Your reply should consist only of the lines from the one holding "[4:31.75-4:32.25]" to the last line of the data below, written out exactly and without pictures.
-=-=-
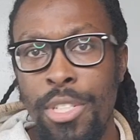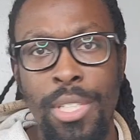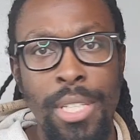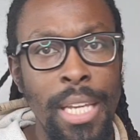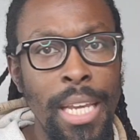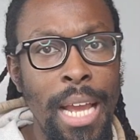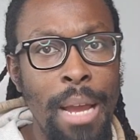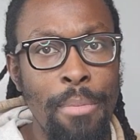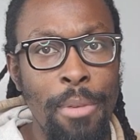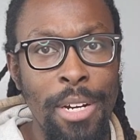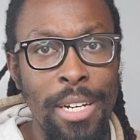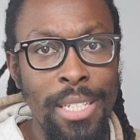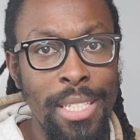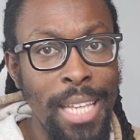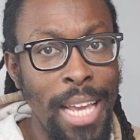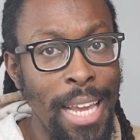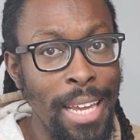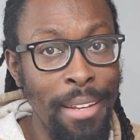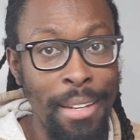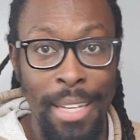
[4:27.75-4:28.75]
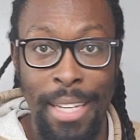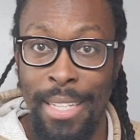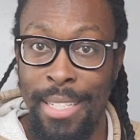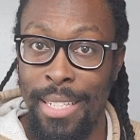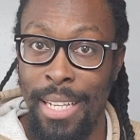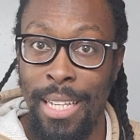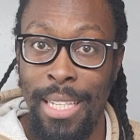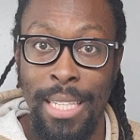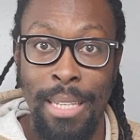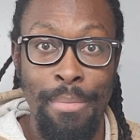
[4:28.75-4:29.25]
thing I'm going to say
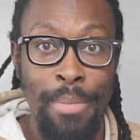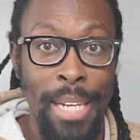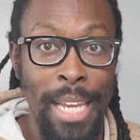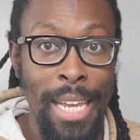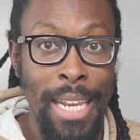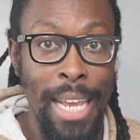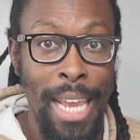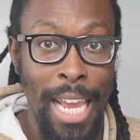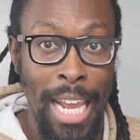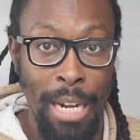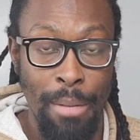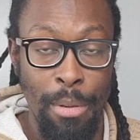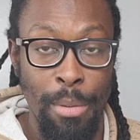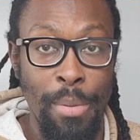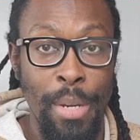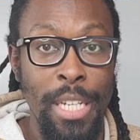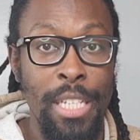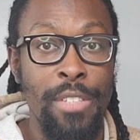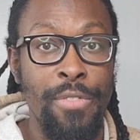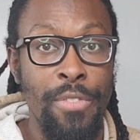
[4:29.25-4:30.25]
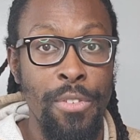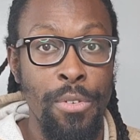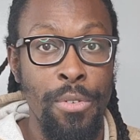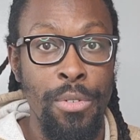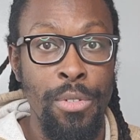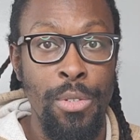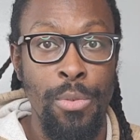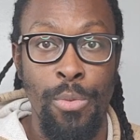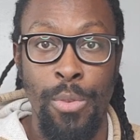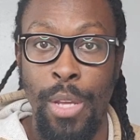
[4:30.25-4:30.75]
is eliminate animal-based
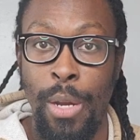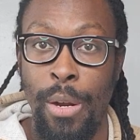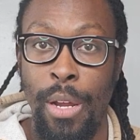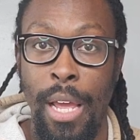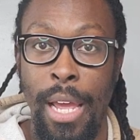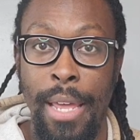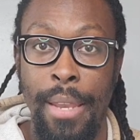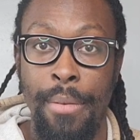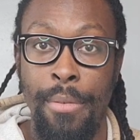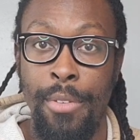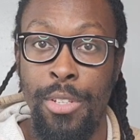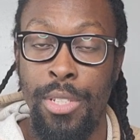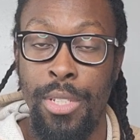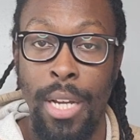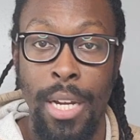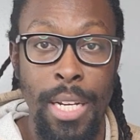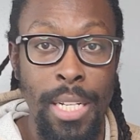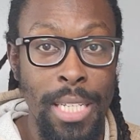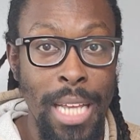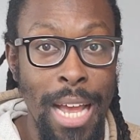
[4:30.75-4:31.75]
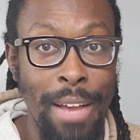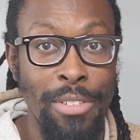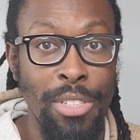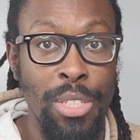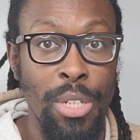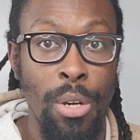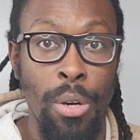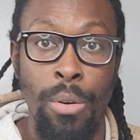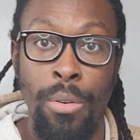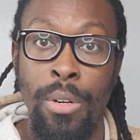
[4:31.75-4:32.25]
foods. And studies have
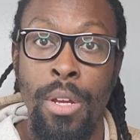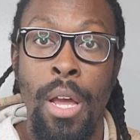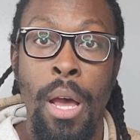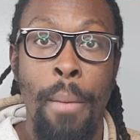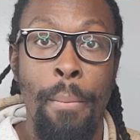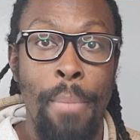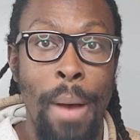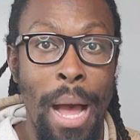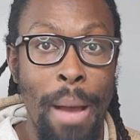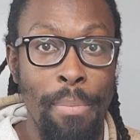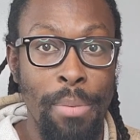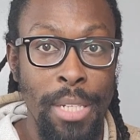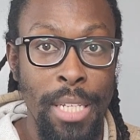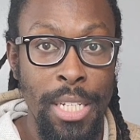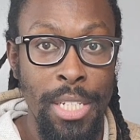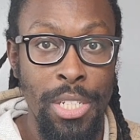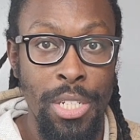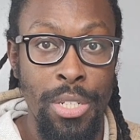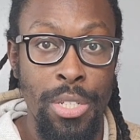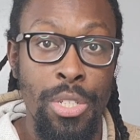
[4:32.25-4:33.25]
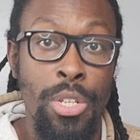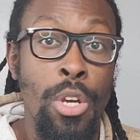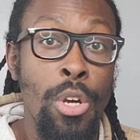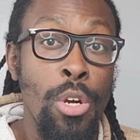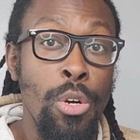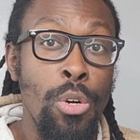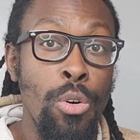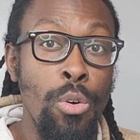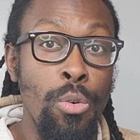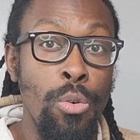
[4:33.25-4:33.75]
shown populations
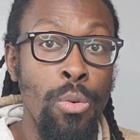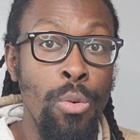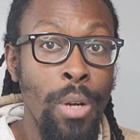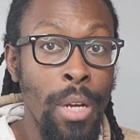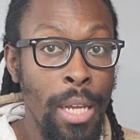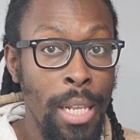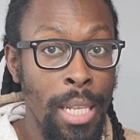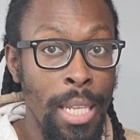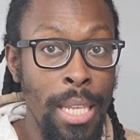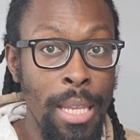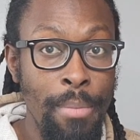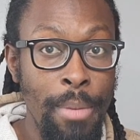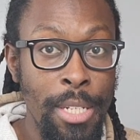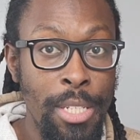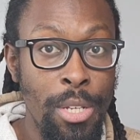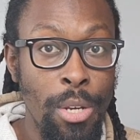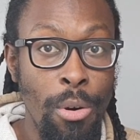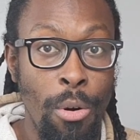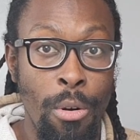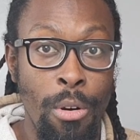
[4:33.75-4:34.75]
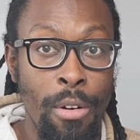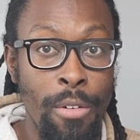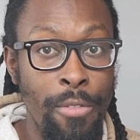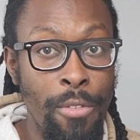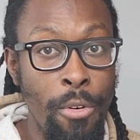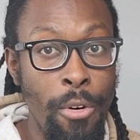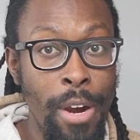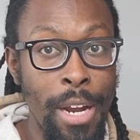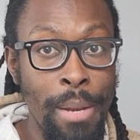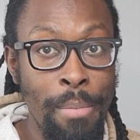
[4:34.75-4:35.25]
who limit or
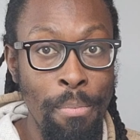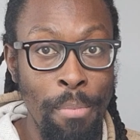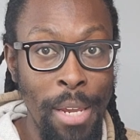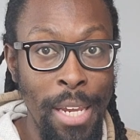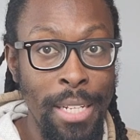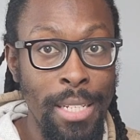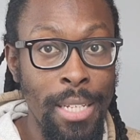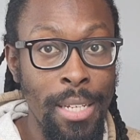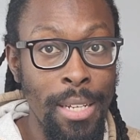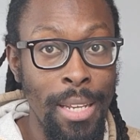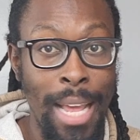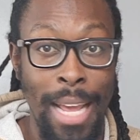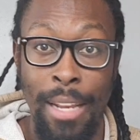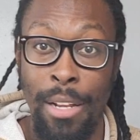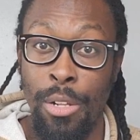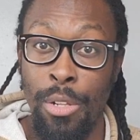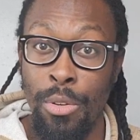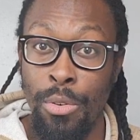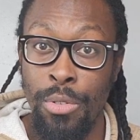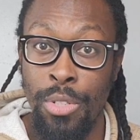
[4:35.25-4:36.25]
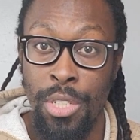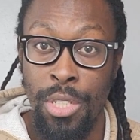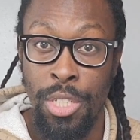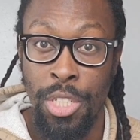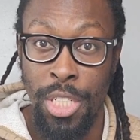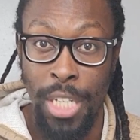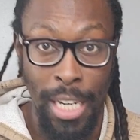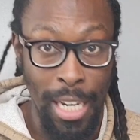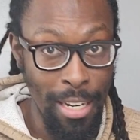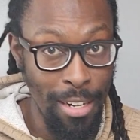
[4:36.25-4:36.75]
avoid meat, that includes
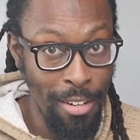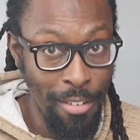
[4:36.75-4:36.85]
chicken and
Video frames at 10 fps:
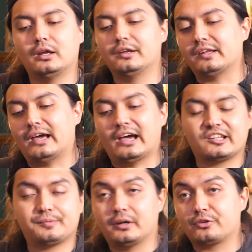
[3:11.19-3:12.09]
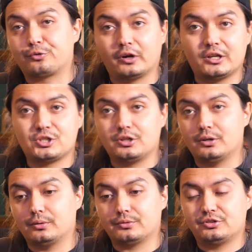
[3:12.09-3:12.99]
and its aspect
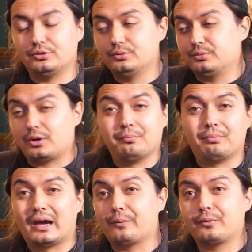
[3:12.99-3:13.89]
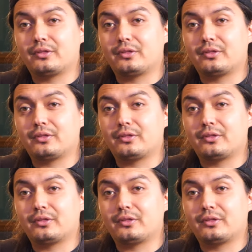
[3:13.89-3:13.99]
ratio to combat with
-=-=-
:: EXPECTED OUTPUT ::
[4:31.75-4:32.25]
foods. And studies have
[4:32.25-4:33.25]
[4:33.25-4:33.75]
shown populations
[4:33.75-4:34.75]
[4:34.75-4:35.25]
who limit or
[4:35.25-4:36.25]
[4:36.25-4:36.75]
avoid meat, that includes
[4:36.75-4:36.85]
chicken and
Video frames at 10 fps:
[3:11.19-3:12.09]
[3:12.09-3:12.99]
and its aspect
[3:12.99-3:13.89]
[3:13.89-3:13.99]
ratio to combat with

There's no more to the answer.